Driving home that day, I felt a tiny bit lighter. I still didn’t know why this was happening, but I was finally doing something about it. I was just doing the next right thing and sometimes that is the best you can do.
A year later, God would redeem this experience of walking into a psychiatric hospital in two miraculous ways. I will share those stories at some point in this 31 day series. In the meantime, I have some words for anyone standing at the crossroads of asking for help.
Asking for help does not mean you are weak. It means you are strong. So very strong.
You don’t have to go it alone. Ask someone to go with you. If they say no, keep asking until someone says yes.
The people who work in mental health are God’s angels on earth. They want to help. Let them help.
There are no magic cures. Healing takes time, but it starts the moment you reach out.
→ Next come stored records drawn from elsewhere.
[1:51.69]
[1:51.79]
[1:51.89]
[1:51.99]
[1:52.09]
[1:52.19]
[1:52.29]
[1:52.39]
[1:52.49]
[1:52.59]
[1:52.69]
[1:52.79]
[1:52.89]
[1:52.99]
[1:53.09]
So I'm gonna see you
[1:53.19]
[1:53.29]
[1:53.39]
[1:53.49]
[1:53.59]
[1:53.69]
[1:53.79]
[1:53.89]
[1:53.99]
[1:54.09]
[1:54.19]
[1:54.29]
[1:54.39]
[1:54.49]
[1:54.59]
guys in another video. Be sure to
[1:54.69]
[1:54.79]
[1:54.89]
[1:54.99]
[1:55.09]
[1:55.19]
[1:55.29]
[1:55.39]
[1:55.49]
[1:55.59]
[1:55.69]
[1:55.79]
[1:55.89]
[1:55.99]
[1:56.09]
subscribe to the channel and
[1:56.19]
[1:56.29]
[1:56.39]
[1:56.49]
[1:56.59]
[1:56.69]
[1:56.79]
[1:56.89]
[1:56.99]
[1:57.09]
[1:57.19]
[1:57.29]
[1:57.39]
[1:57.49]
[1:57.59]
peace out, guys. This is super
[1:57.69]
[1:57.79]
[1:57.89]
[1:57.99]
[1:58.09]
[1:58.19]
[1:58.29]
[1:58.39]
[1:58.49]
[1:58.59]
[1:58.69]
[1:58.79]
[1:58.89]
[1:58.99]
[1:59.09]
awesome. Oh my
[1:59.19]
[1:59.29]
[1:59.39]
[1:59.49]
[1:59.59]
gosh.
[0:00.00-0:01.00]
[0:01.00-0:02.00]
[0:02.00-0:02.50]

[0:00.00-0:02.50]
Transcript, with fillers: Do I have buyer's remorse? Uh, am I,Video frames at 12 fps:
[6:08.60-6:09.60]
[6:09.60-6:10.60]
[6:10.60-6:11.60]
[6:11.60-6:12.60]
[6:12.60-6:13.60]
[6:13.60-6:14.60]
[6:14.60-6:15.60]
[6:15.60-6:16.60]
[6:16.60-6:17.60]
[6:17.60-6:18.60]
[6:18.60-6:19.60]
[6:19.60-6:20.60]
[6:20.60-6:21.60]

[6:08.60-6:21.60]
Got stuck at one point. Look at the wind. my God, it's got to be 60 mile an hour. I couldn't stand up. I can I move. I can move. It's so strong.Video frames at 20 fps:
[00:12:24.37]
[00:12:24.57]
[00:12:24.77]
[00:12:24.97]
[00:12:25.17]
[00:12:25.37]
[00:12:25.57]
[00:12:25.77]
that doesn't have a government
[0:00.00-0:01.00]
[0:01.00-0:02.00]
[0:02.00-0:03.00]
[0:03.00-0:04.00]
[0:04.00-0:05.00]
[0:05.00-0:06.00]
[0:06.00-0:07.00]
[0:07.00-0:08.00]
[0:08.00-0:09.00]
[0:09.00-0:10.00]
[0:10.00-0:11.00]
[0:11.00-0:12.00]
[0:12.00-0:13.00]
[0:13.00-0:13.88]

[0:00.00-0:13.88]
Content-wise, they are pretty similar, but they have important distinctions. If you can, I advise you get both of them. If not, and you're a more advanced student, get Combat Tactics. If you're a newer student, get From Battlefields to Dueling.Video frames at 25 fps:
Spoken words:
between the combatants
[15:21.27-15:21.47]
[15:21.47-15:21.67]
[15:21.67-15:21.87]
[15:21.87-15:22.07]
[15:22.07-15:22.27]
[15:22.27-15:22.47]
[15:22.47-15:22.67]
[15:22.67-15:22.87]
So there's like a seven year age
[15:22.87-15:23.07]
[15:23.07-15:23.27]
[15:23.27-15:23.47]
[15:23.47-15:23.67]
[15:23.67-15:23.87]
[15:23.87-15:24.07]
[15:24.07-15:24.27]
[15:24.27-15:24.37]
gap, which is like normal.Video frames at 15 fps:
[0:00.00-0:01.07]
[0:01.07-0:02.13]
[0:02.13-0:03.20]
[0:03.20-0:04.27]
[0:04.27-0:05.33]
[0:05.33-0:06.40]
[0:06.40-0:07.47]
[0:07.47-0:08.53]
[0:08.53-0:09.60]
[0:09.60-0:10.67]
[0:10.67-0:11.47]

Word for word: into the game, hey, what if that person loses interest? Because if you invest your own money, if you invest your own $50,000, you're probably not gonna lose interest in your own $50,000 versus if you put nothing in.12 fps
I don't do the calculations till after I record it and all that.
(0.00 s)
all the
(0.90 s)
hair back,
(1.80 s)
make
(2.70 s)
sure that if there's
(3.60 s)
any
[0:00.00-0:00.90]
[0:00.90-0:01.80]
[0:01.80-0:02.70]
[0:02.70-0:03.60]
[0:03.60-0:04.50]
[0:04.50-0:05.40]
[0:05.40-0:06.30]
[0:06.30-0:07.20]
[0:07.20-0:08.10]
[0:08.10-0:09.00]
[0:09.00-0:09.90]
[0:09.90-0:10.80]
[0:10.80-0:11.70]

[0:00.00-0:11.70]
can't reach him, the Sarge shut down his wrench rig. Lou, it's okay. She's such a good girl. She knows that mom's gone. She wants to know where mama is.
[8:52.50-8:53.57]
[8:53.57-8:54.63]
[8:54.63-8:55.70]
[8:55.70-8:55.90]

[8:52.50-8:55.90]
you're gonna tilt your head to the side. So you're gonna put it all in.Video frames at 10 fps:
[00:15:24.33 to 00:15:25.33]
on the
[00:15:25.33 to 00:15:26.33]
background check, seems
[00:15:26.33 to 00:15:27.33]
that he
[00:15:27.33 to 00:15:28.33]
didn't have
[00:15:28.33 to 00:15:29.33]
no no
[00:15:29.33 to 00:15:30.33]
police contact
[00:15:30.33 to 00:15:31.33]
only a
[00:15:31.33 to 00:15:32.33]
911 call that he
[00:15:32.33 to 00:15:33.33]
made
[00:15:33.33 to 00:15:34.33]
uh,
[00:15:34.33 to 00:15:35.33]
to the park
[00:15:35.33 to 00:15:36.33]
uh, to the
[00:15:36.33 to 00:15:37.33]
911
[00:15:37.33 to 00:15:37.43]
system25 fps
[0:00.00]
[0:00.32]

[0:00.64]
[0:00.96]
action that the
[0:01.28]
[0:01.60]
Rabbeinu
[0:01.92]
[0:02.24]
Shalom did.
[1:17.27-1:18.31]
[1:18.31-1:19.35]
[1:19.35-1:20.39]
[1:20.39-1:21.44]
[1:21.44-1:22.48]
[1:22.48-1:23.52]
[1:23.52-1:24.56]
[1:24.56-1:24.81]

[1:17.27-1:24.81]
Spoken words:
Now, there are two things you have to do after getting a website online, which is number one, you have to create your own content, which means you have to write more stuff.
One in four people will need help for anxiety and/or depression. You are not alone.
It’s often the people who seem least likely that need help.
There is hope. There is ALWAYS hope.
Whether you know Him or not, Jesus is with you each step of the way. He will never leave you.
Evaluations are completely free. You have nothing to lose and everything to gain.
A good place to start is the National Alliance on Mental Illness.
This week just happens to be National Mental Health Awareness week. Coincidence? I think not. Ask for help. Walk with someone who needs help. Together, we can break the stigma. It. Is. Possible.
This series is not a tidy story of a fairy tale life. It is messy and truthful. For 31 days, I will share pieces of my journey, practical coping techniques for dealing with anxiety, spiritual insights, emotional struggles, and a whole lot of other. I will likely jump from here to there as the Spirit leads. I invite you along as I share my experience, my strength, and my hope. Thank you for being part of this journey with me. Together, we shall seek the still.